WORK ITEM:
A single number is required: the count of lines in the records below that contain the word "Video".

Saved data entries
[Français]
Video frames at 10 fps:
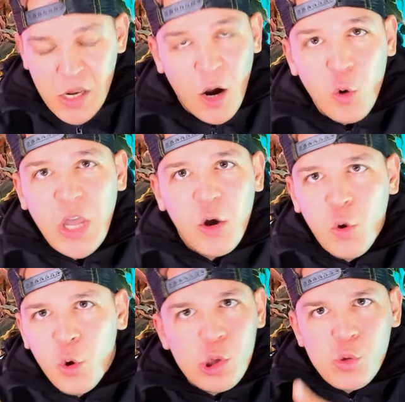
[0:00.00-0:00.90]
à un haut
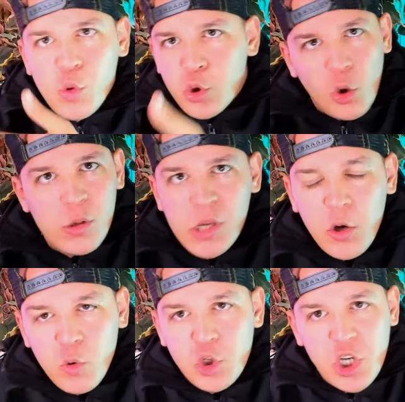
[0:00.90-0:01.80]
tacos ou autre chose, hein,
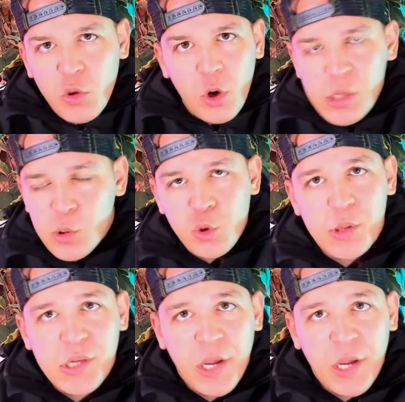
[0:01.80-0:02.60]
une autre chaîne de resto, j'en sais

...

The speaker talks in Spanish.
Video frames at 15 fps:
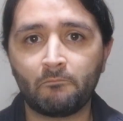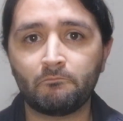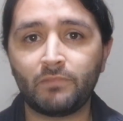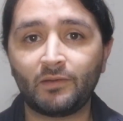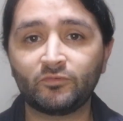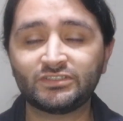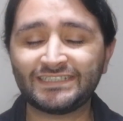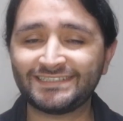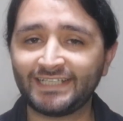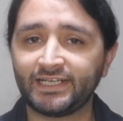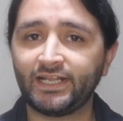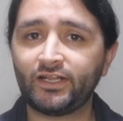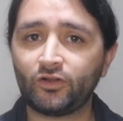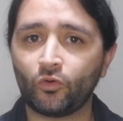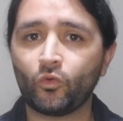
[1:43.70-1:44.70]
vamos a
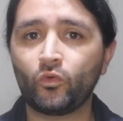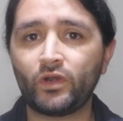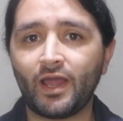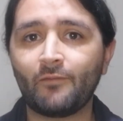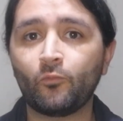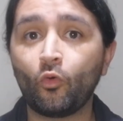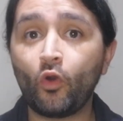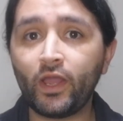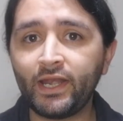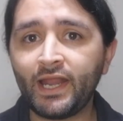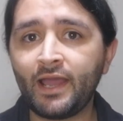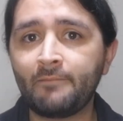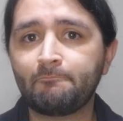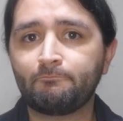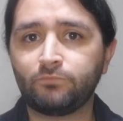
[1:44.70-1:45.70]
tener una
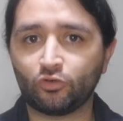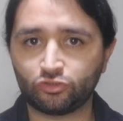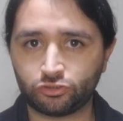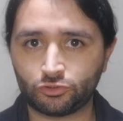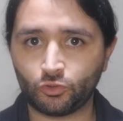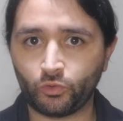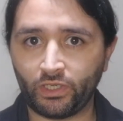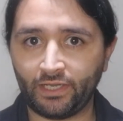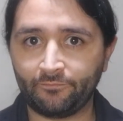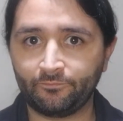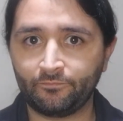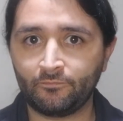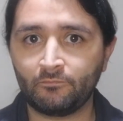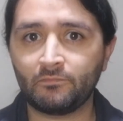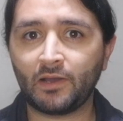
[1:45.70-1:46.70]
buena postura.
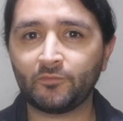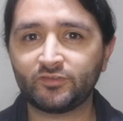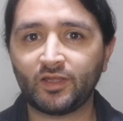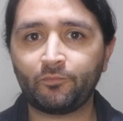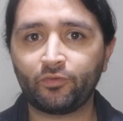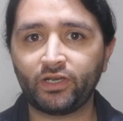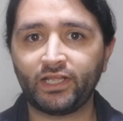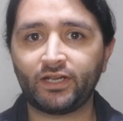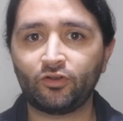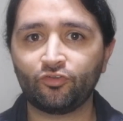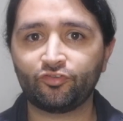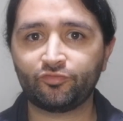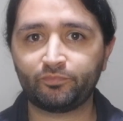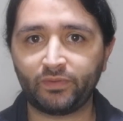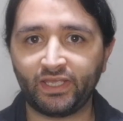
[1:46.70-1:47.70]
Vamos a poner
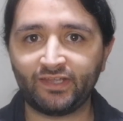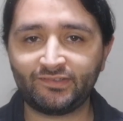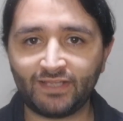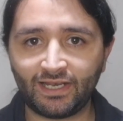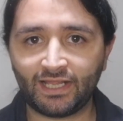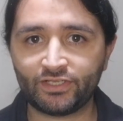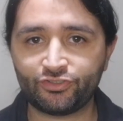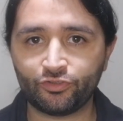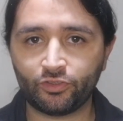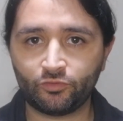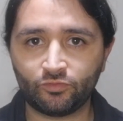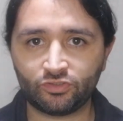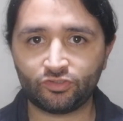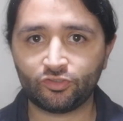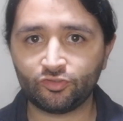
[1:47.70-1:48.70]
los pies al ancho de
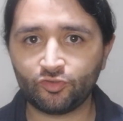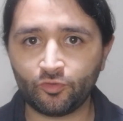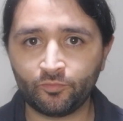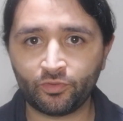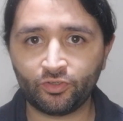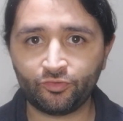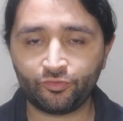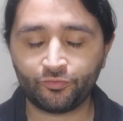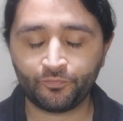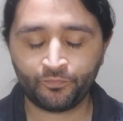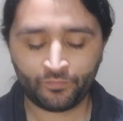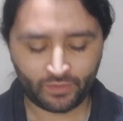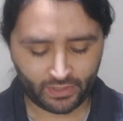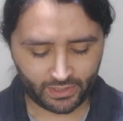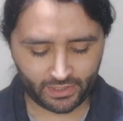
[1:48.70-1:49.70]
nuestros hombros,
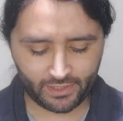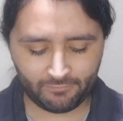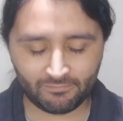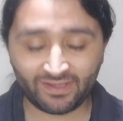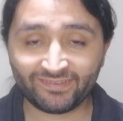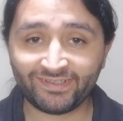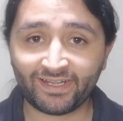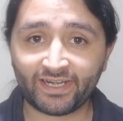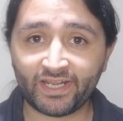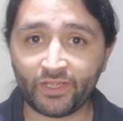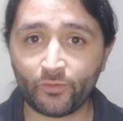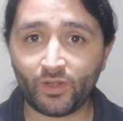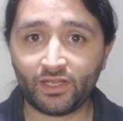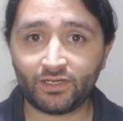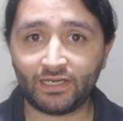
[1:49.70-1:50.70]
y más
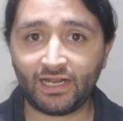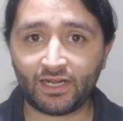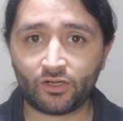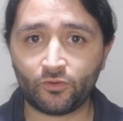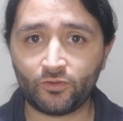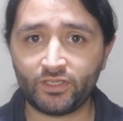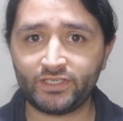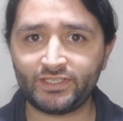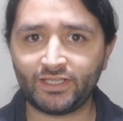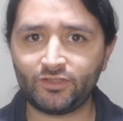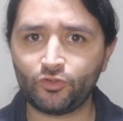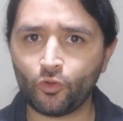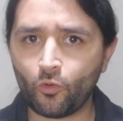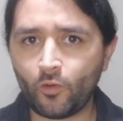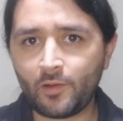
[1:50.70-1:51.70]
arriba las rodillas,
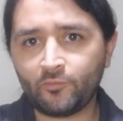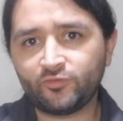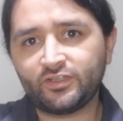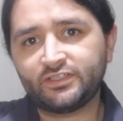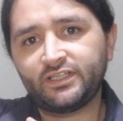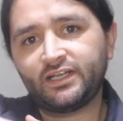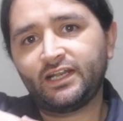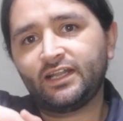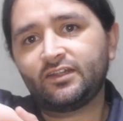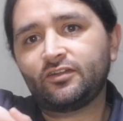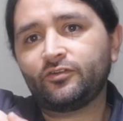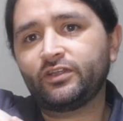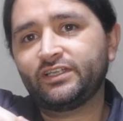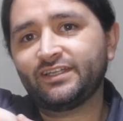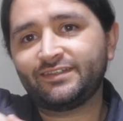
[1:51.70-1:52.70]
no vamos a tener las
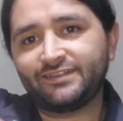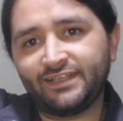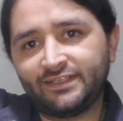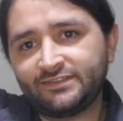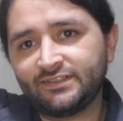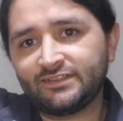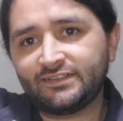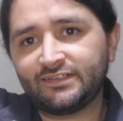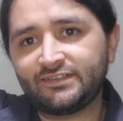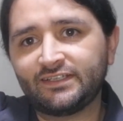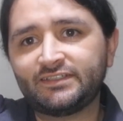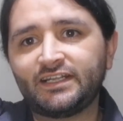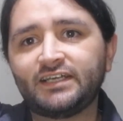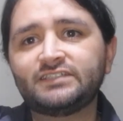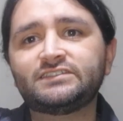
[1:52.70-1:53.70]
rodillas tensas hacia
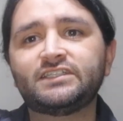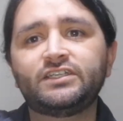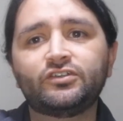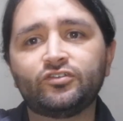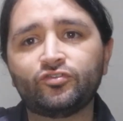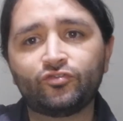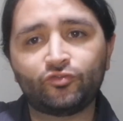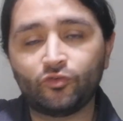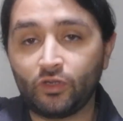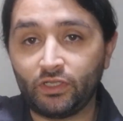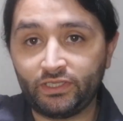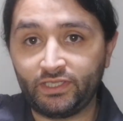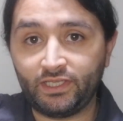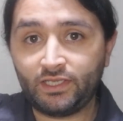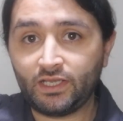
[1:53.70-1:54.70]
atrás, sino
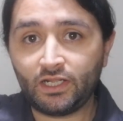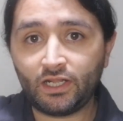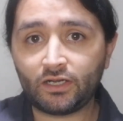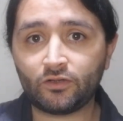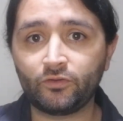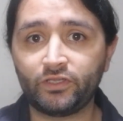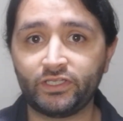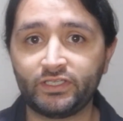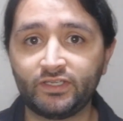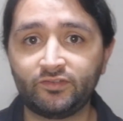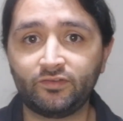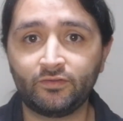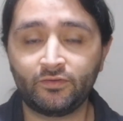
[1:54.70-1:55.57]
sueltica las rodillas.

...

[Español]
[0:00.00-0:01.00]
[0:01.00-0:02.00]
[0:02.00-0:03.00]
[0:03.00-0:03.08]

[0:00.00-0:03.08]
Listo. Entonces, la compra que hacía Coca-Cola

THE ANSWER:
2